Click to place gravitational sources and watch the grid warp like a spacetime rubber sheet. Observe test particles tracing orbits and build an intuitive grasp of general relativity.
The simulator primarily uses Newton's Law of Universal Gravitation to calculate the force between two masses. This force is always attractive and depends on the product of the masses and the inverse square of the distance between them.
$$F = G \frac{m_1 m_2}{r^2}$$F is the gravitational force. G is the gravitational constant. m₁ and m₂ are the masses (e.g., the central star and a planet). r is the distance between their centers.
For orbital motion, this central force is balanced by the required centripetal force for circular motion. This gives us the equation for orbital velocity.
$$v = \sqrt{\frac{GM}{r}}$$v is the orbital speed. M is the central mass. r is the orbital radius. This shows why increasing the central mass (with the slider) requires a higher speed for a stable orbit at the same distance.
Satellite Orbit Planning: Every communications or GPS satellite must be placed in a precise orbit. Engineers use these exact equations to calculate the required launch velocity and orbital altitude, ensuring the satellite doesn't drift away or fall back to Earth.
Space Mission Trajectories: Missions like the Voyager probes or the Parker Solar Probe use "gravity assists." They carefully aim their trajectory to "slingshot" around a planet, using its gravity well to gain speed without using fuel, a direct application of orbital mechanics.
Understanding Black Holes: A black hole is an infinitely deep gravity well. The concepts here—like the escape velocity becoming greater than the speed of light at the event horizon—are extreme versions of the physics you're simulating.
CAE & Astrophysics Simulations: In Computer-Aided Engineering, sophisticated versions of this simulator are used to model galaxy formations, predict asteroid paths, and plan complex multi-planet space missions, testing millions of orbital scenarios before launch.
First, understand that this simulator is a 2D analogy. Actual spacetime curvature occurs in four dimensions (3D space + time), and this "rubber sheet" image is merely an aid for understanding. Crucially, particles don't "fall" in a "downward" direction relative to the sheet; the essence is that they move as a result of traveling through the distorted geometry itself.
Next, the setting of the "softening" parameter. Setting this to small values like 0.1 or 0.01 makes it easy for particles to collide violently with the gravity source, causing the calculation to diverge. In practice, you adjust it according to the scale of your simulation. For example, in galaxy collision simulations, the distances between stars are vast, so a relatively large softening value is used to stabilize the calculation. Conversely, for precise calculations of small systems, you use a smaller value, but you must correspondingly reduce the timestep (the increment of time). The erratic orbits you see in this simulator when you increase the "particle's initial velocity" occur because the timestep is fixed, which is another point to watch for in practical applications.

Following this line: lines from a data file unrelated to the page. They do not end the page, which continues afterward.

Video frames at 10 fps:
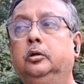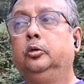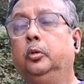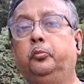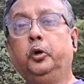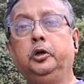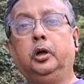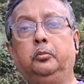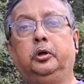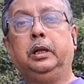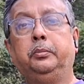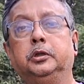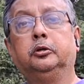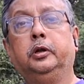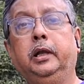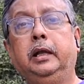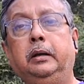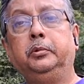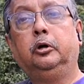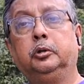নব্বই নম্বর এপিসোডে
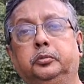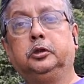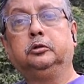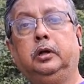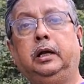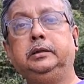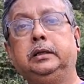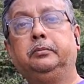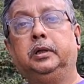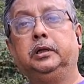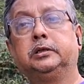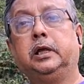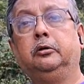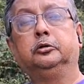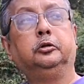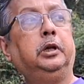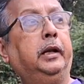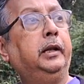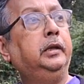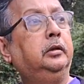আমি অরূপরত নাইচ আপনাদের স্বাগত
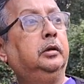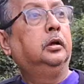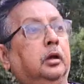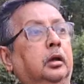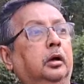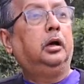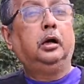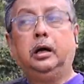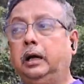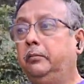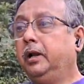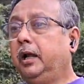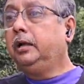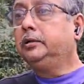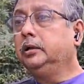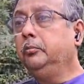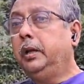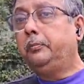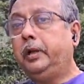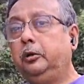জানাই আমরা আছি
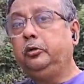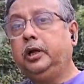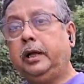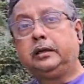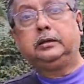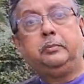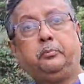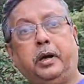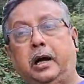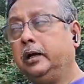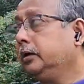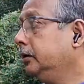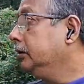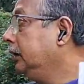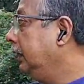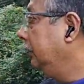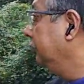মেপেলউডের একটা পার্ক কাম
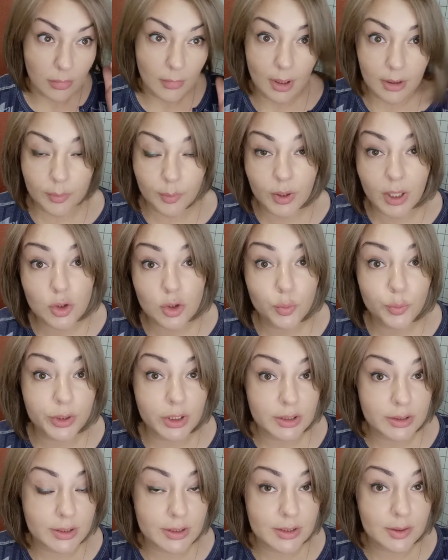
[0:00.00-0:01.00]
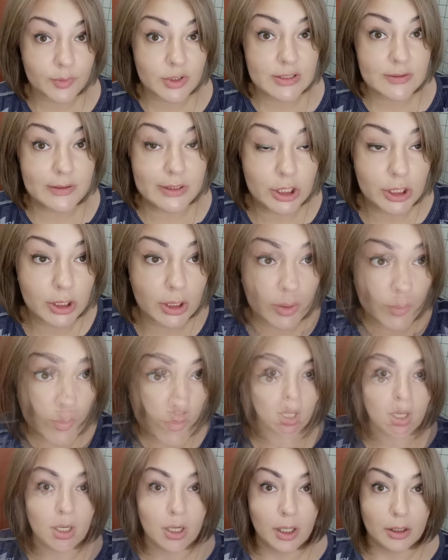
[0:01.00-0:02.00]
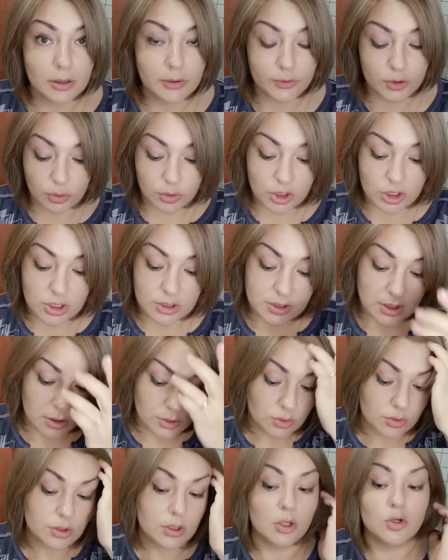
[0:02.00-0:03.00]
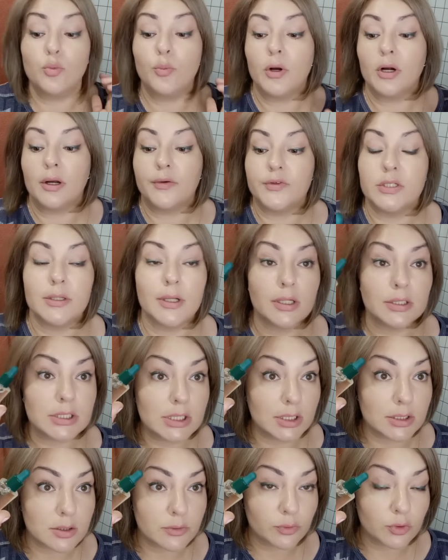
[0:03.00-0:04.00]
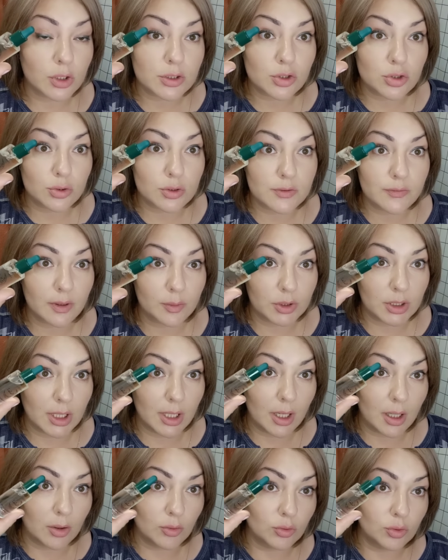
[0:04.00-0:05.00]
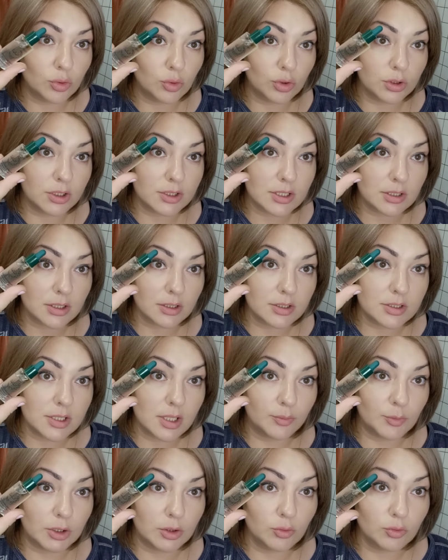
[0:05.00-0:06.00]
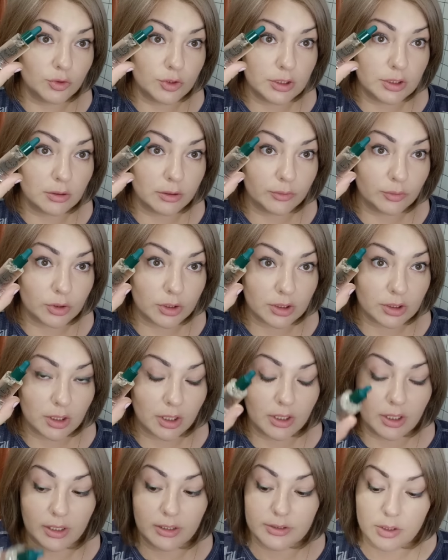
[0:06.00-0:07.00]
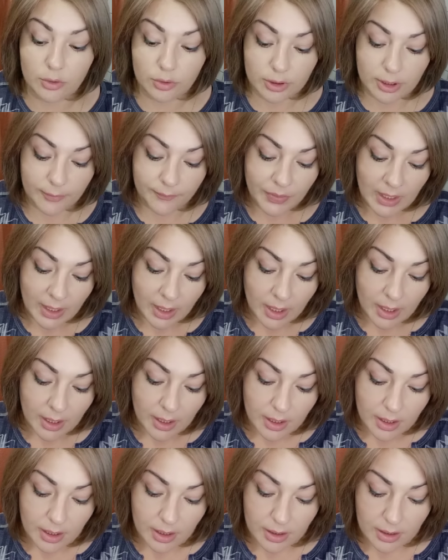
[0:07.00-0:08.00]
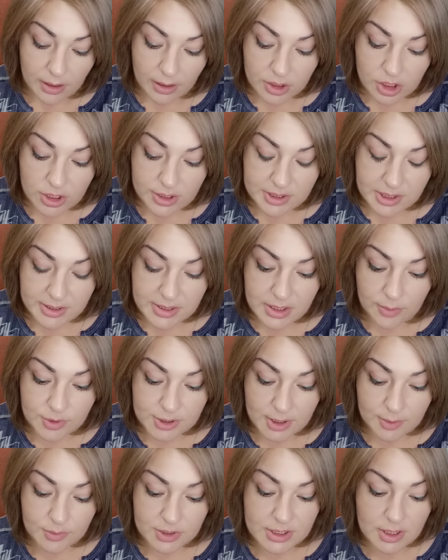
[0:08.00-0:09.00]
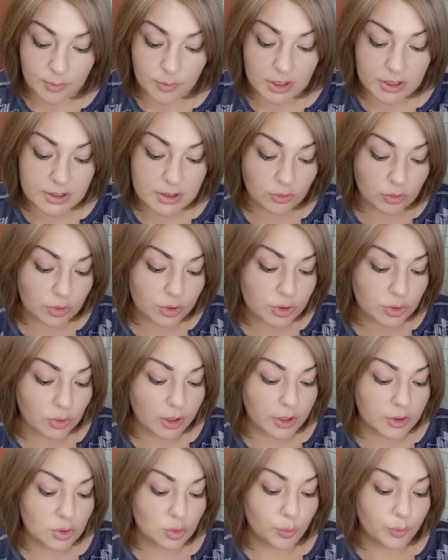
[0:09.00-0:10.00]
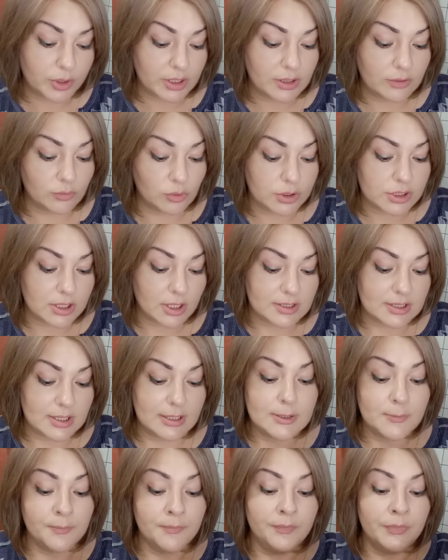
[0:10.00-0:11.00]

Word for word: и покажу при естественном освещении. Девчонки, сейчас сразу расскажу, пока взяла. Средство у нас еще с вами для ухода за ногтями и кутикулы. вот это халяль зеленое, 6777 артикул. Что хочу про него сказать.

Finally, the characteristics of "Verlet integration". While this method has good energy conservation properties, it does not calculate velocity directly (it's derived from the difference in positions). Therefore, if you later need to add velocity-dependent forces (like air resistance), some extra consideration is needed. This simulator uses it simply because it deals with pure gravity, but keep this in mind when applying it elsewhere.
Place a 10 solar mass neutron star at canvas center with sl-mass=10 and sl-g=1.0. Set grid resolution to 32 divisions. A test particle released 50 pixels away experiences geodesic acceleration toward the mass well. With tog-trail enabled, the particle traces a spiraling infall path over ~15 seconds before crossing the event horizon approximation. Increasing sl-g to 2.5 steepens the metric curvature, reducing orbital decay time to ~6 seconds and demonstrating how gravitational strength scales nonlinearly with source mass.